Question: I’m doing squats this winter but am unsure if added strength will help my cycling next season. I read the weight training chapter in your Off-Season Training for Roadies, but should I continue working so hard in the weight room? — Andy G.
Coach Fred Matheny Replies: The answer about whether strength training for legs improves cycling is a definite “maybe.” I address two considerations in some detail in the chapter you mention. Here’s the short version:
Sports science isn’t sure that conventional resistance training helps endurance performance. It depends on the individual’s weaknesses.
- If you’re naturally strong but lack aerobic power, you’re probably better off riding and working on strength on the bike with short, hard hills and low-cadence/high gear repeats.

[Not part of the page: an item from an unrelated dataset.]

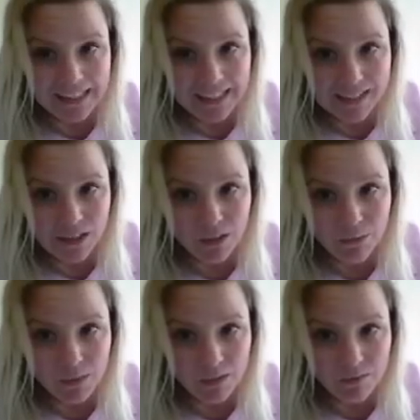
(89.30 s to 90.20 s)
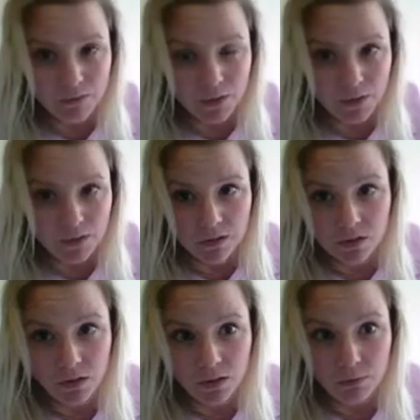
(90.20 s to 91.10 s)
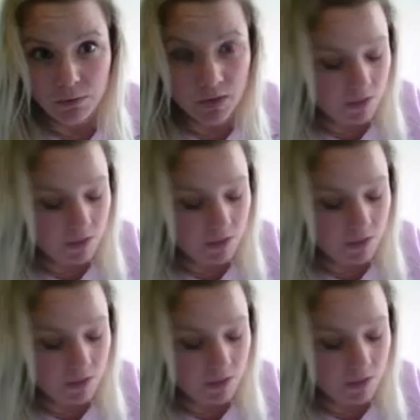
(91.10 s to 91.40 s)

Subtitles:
is the number in front, or sorry, the number that's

- If you lack strength in your legs, weights can help improve this weakness. But then you have to convert that strength into cycling-specific power with on-bike training.

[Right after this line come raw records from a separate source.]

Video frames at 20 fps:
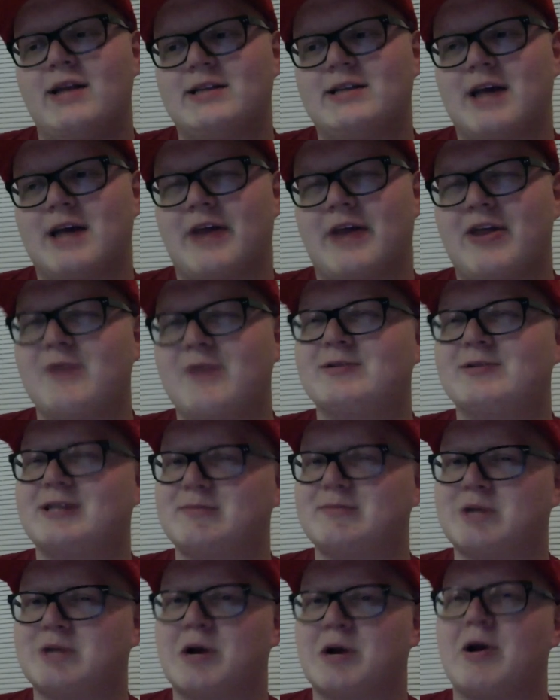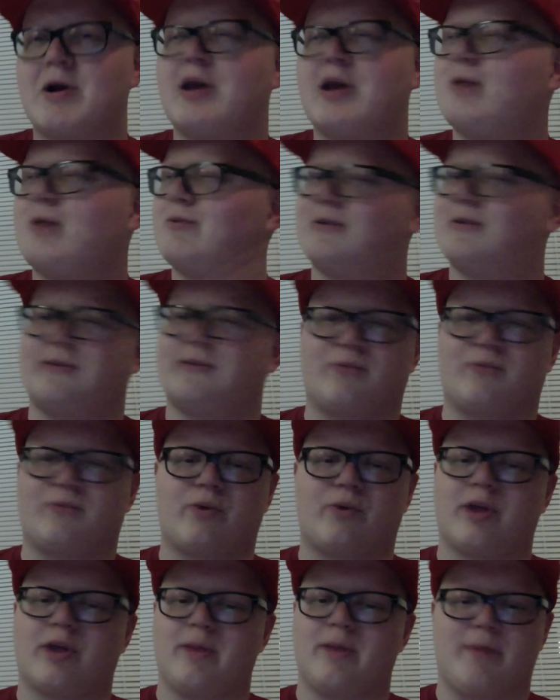I think it was Tim Turry, and he was just
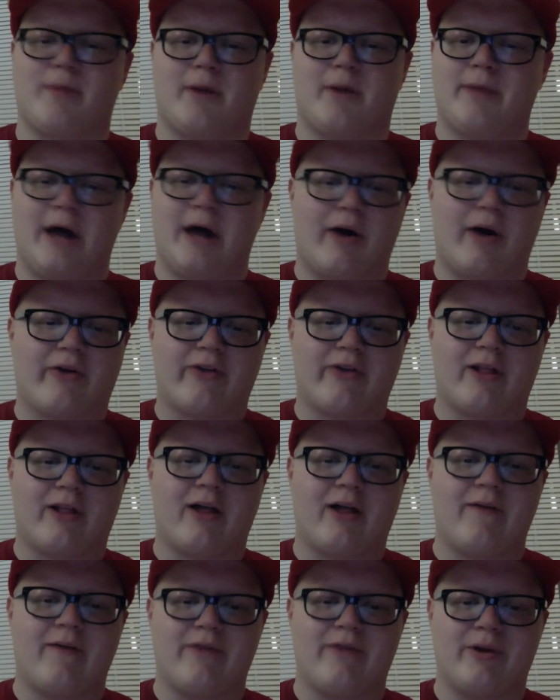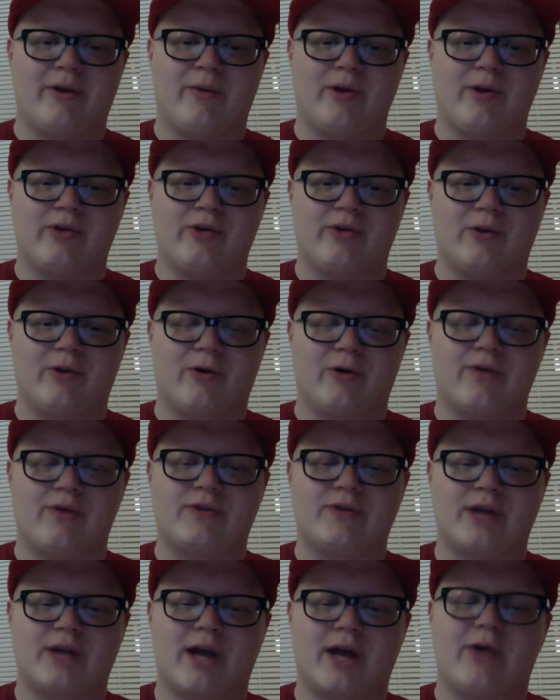really bummed out because he loved the original Lord of
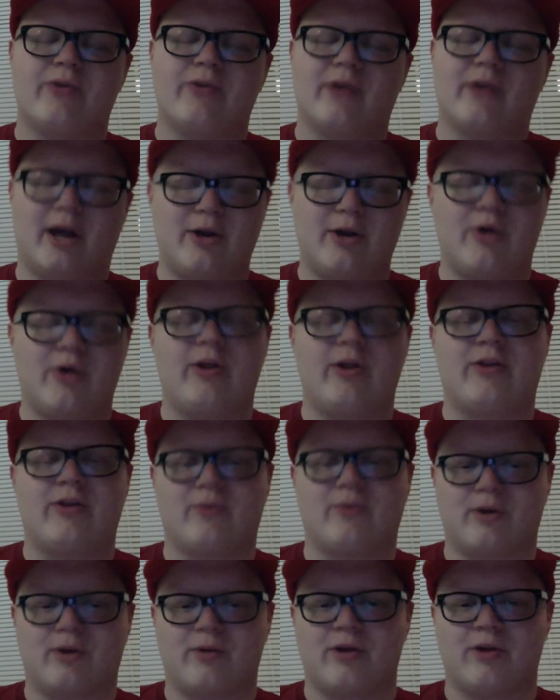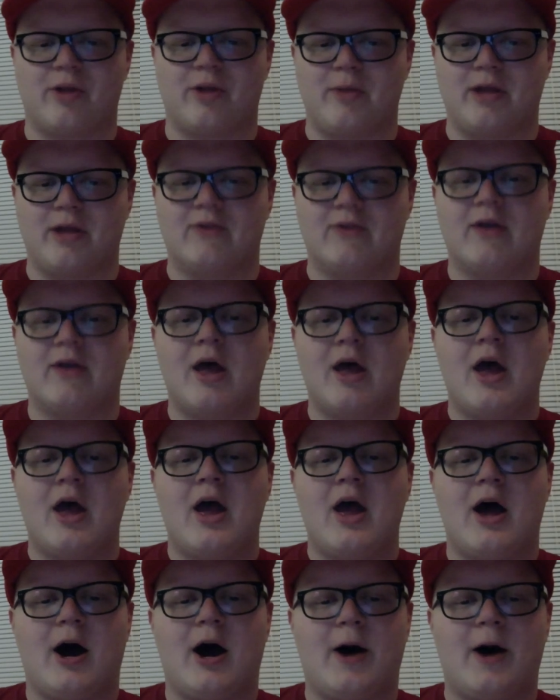Shadows. I know that's what it really means.
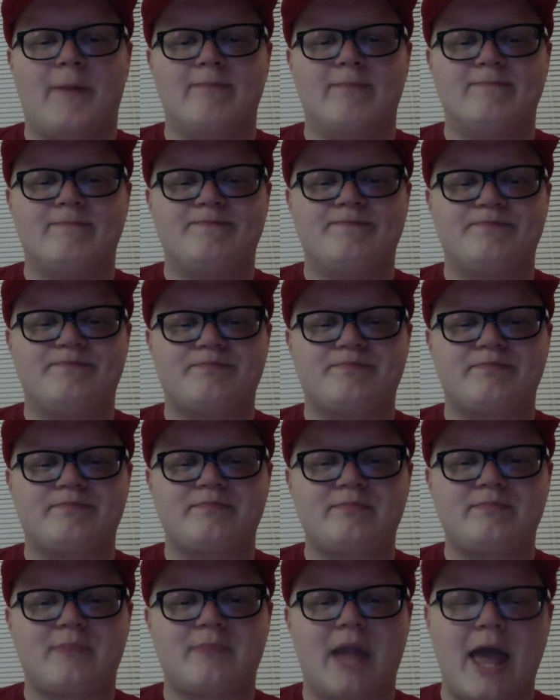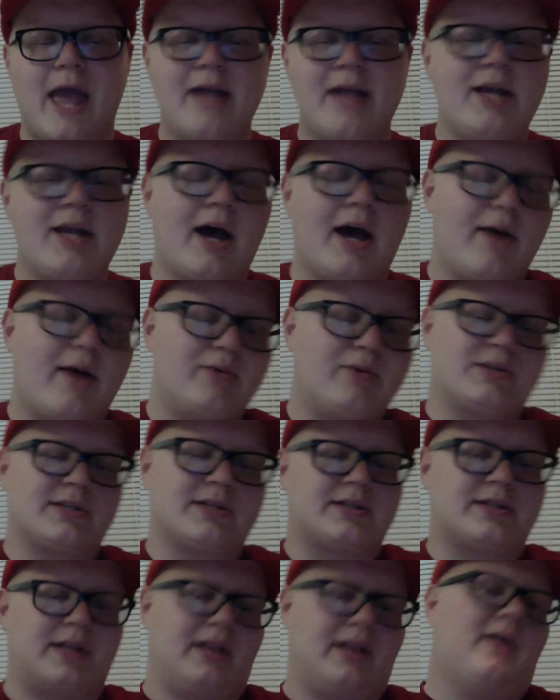And yeah, it was
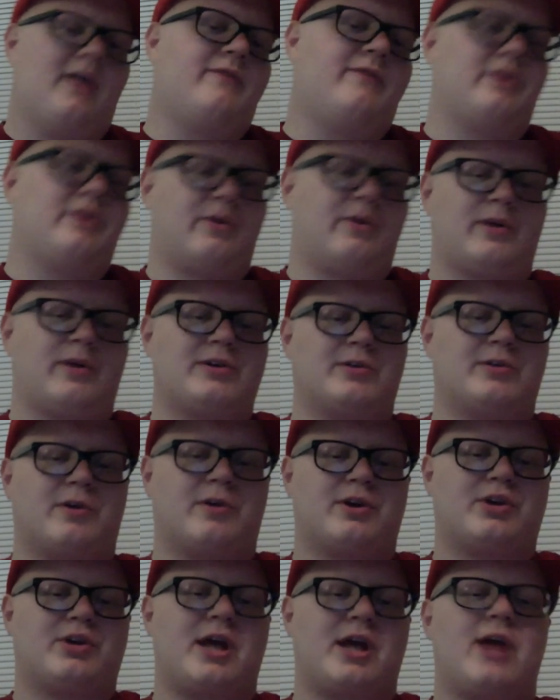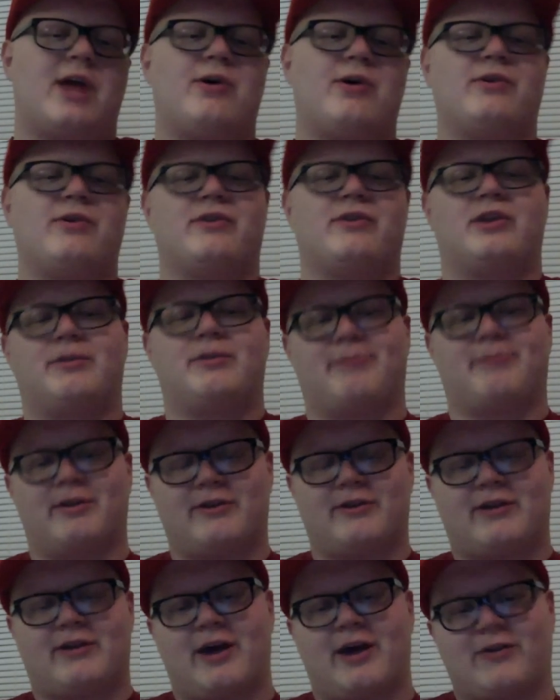just, he loved the original Lord of Shadows, and then he played
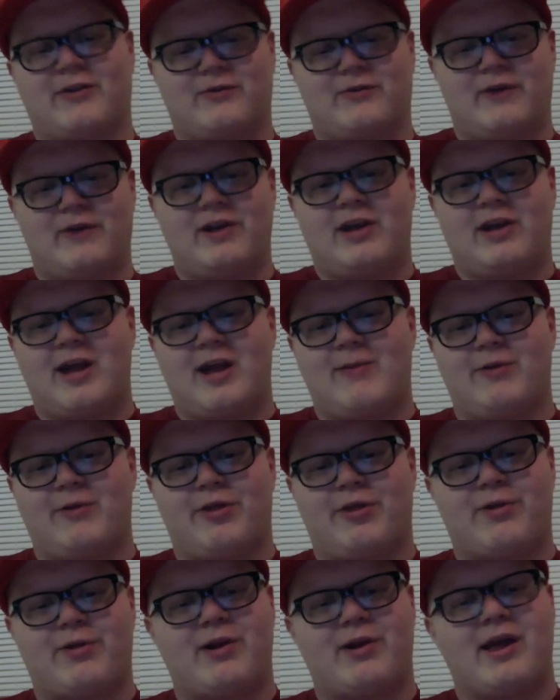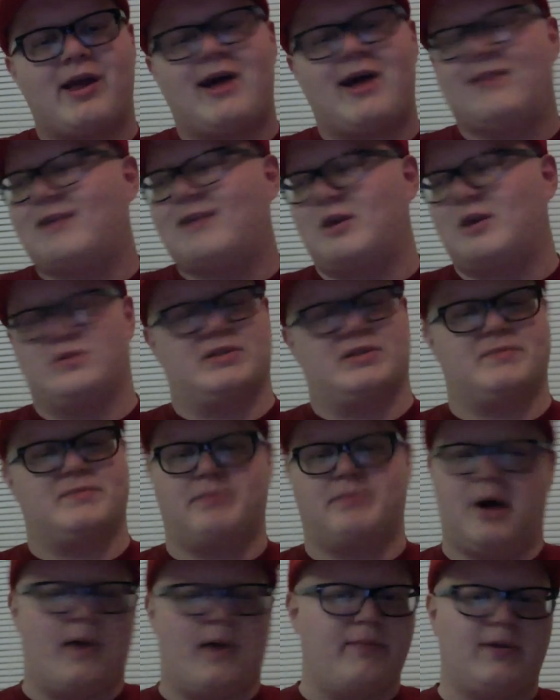this Castlevania game on the 3DS, and he was just
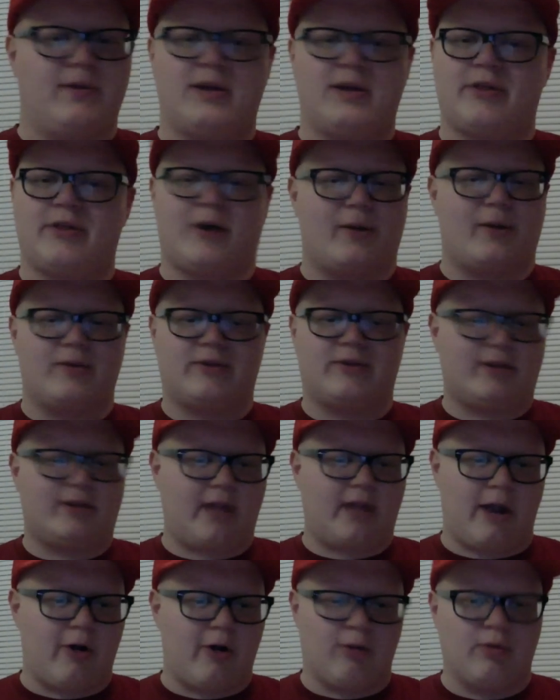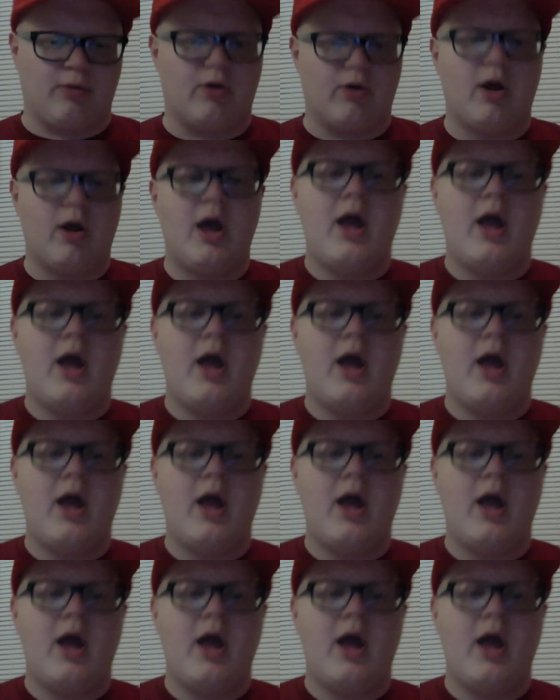bummed. Thought it was terrible.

However, there’s another consideration. As we age, it’s increasingly important to maintain muscle volume. Weights are a great way to do this. I suspect that most riders over 45 or 50 should do squats or leg presses routinely just to stave off sarcopenia (loss of lean muscle tissue).
Think of it this way: You’re lifting not to improve your riding next spring but rather to ensure that you’re still able to ride in 20 or 30 years.
This may seem more a matter of “functional strength” than a direct cycling issue. But as you grow older, it obviously helps your cycling to have more leg muscle to work with.